> _Brief_: After finding the line that holds "[582.97-583.97s]" below, set down that line and the rest through the final one exactly, leaving the pictures out.

> _Provided records_:

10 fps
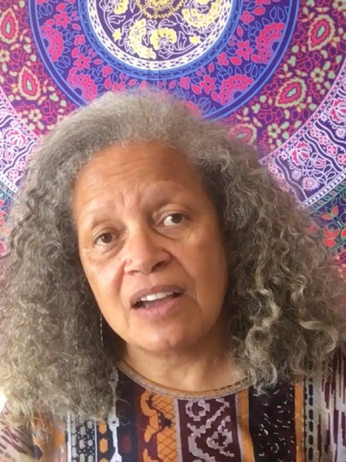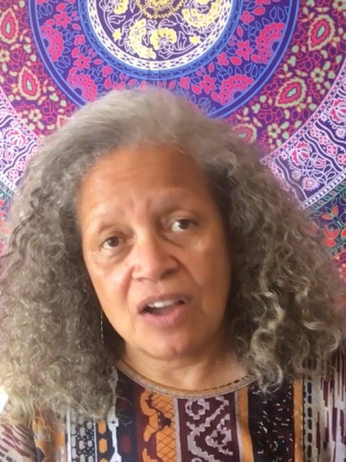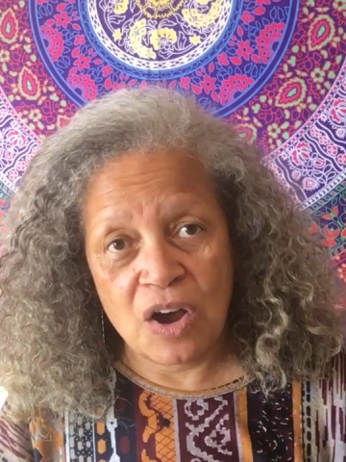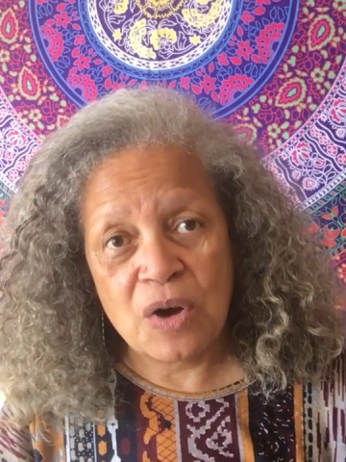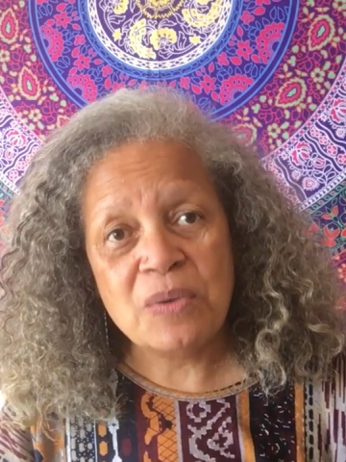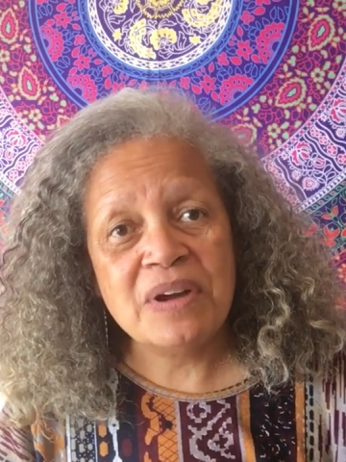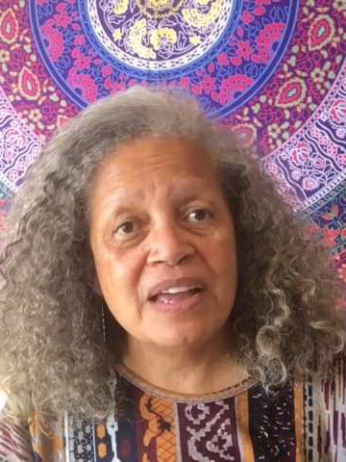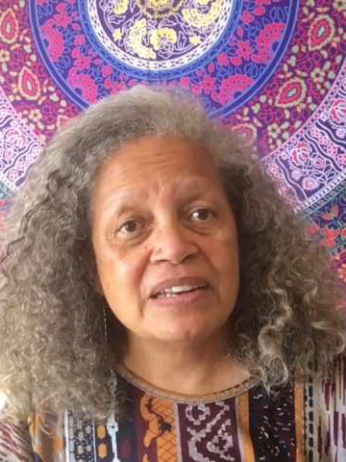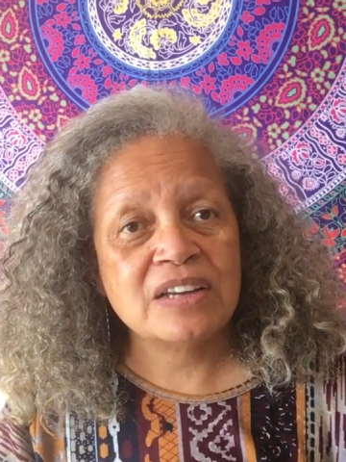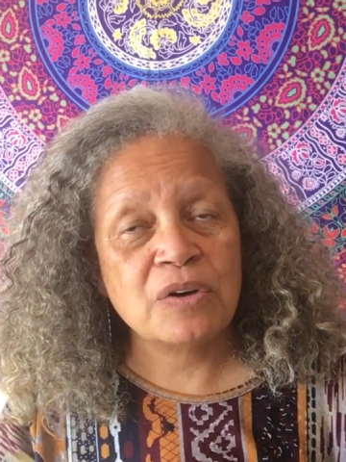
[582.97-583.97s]
go
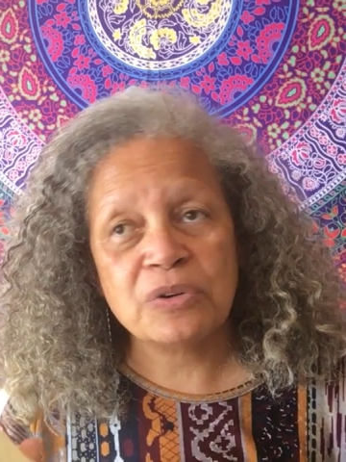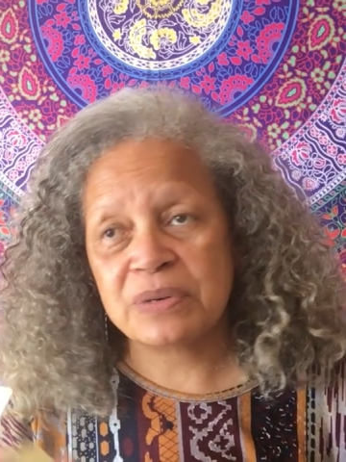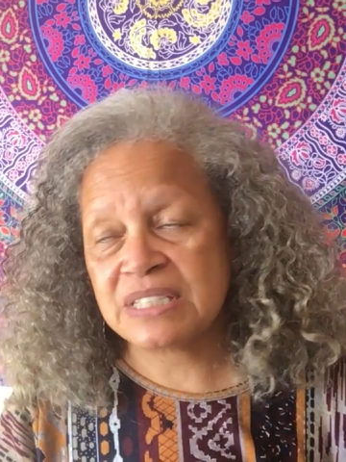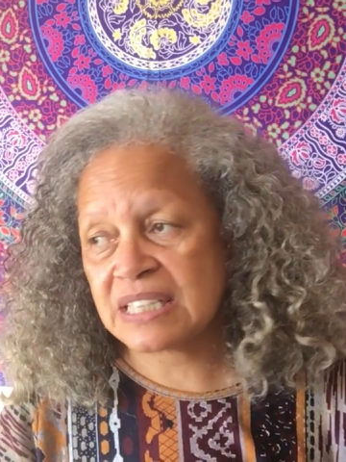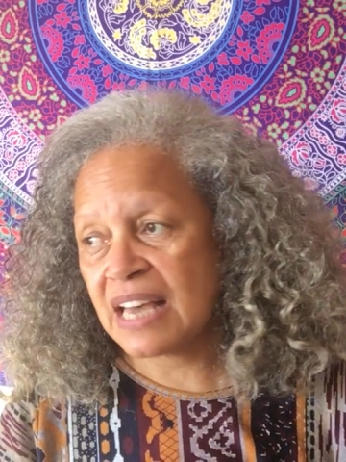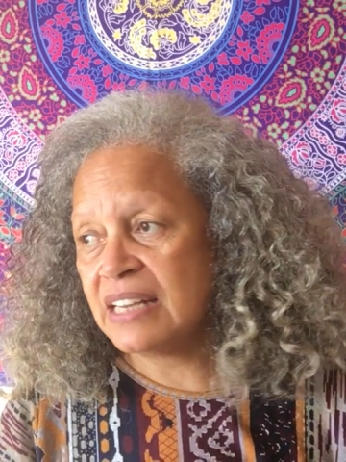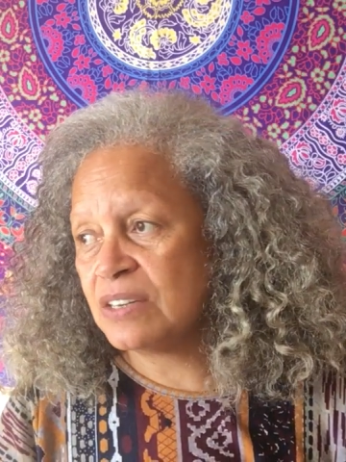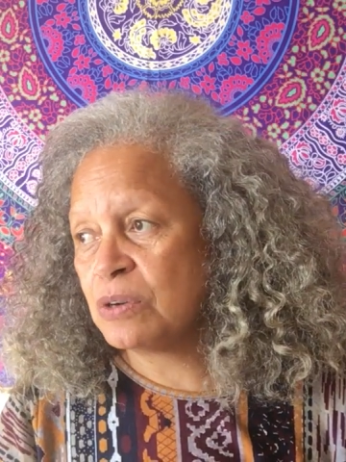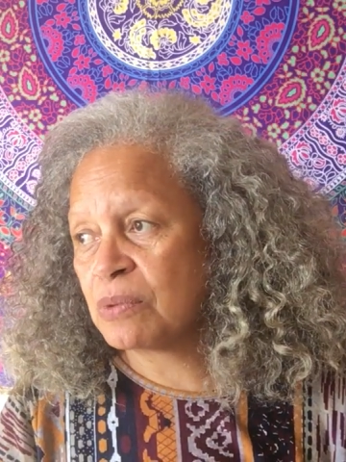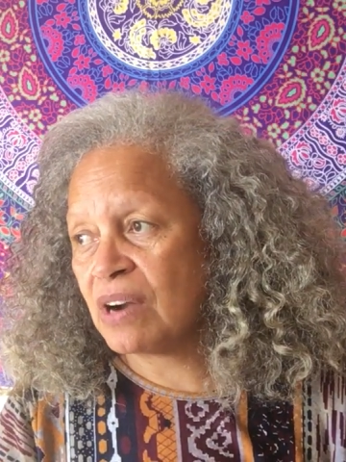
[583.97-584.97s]
to a site,
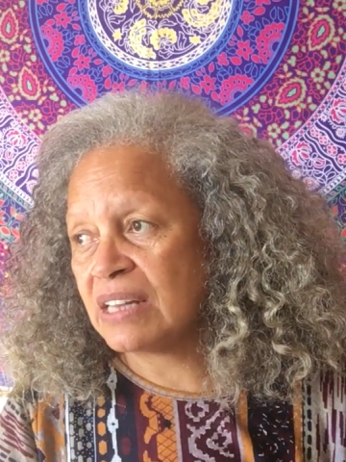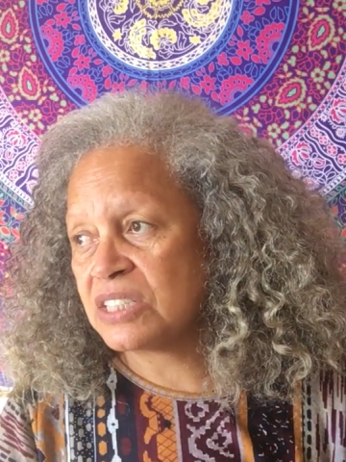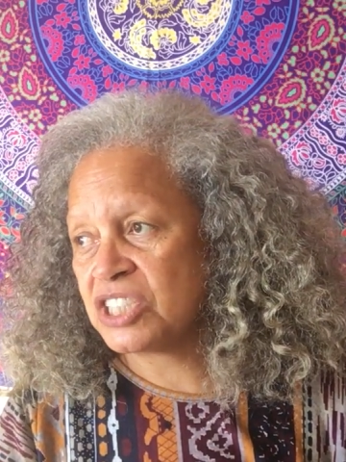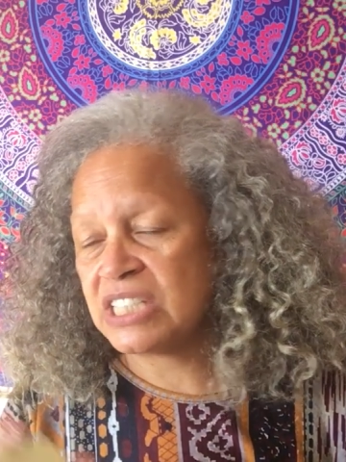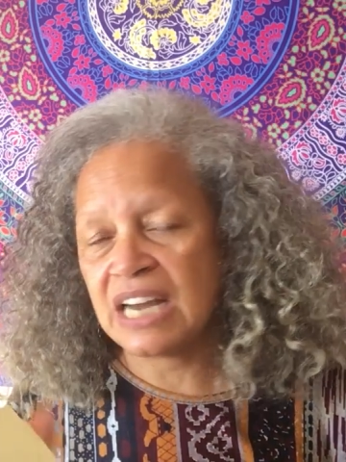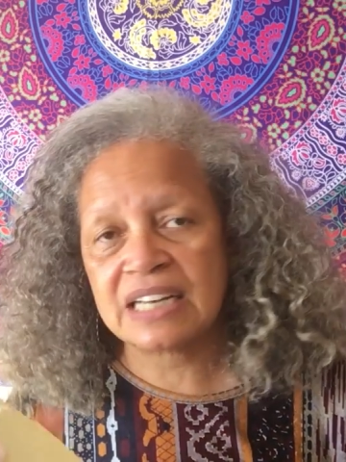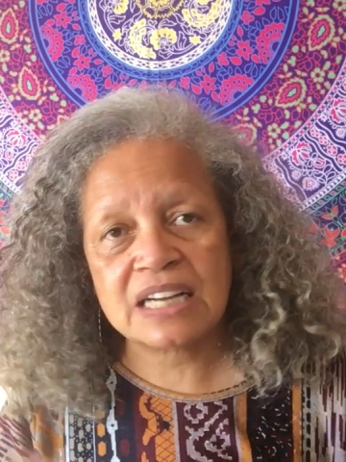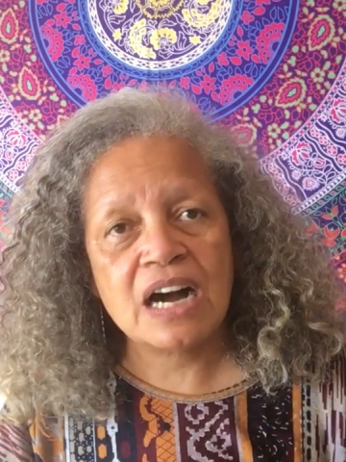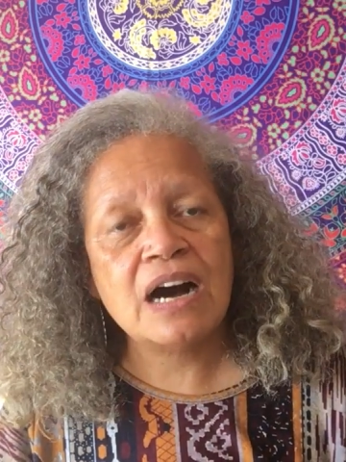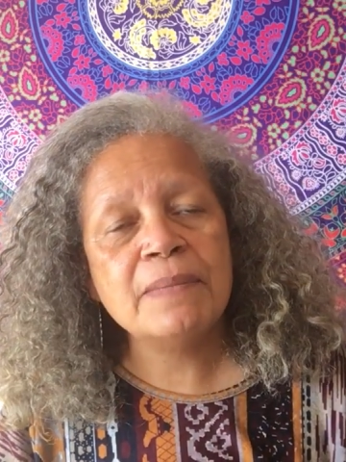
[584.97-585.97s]

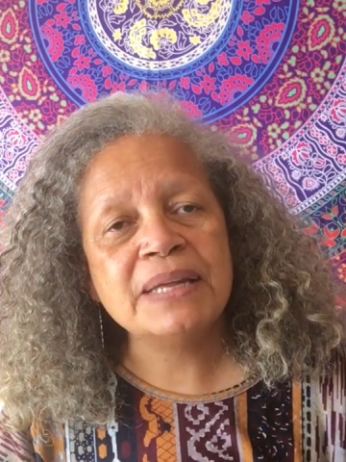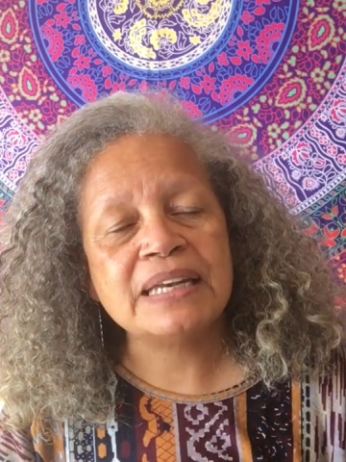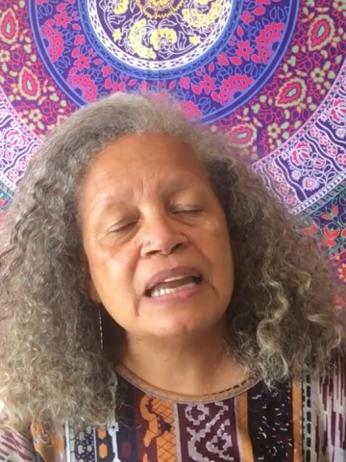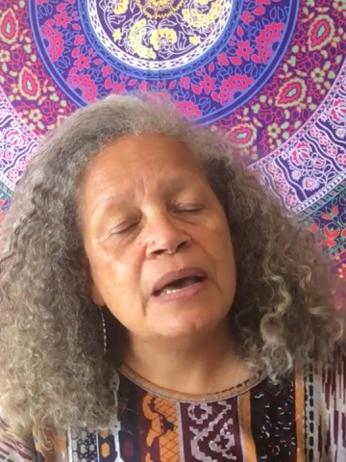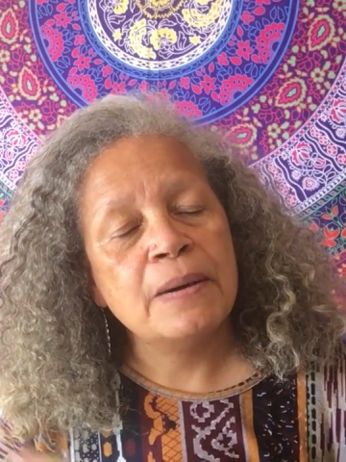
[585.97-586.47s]
numerology.com, and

> _Exercise output_:
[582.97-583.97s]
go
[583.97-584.97s]
to a site,
[584.97-585.97s]

[585.97-586.47s]
numerology.com, and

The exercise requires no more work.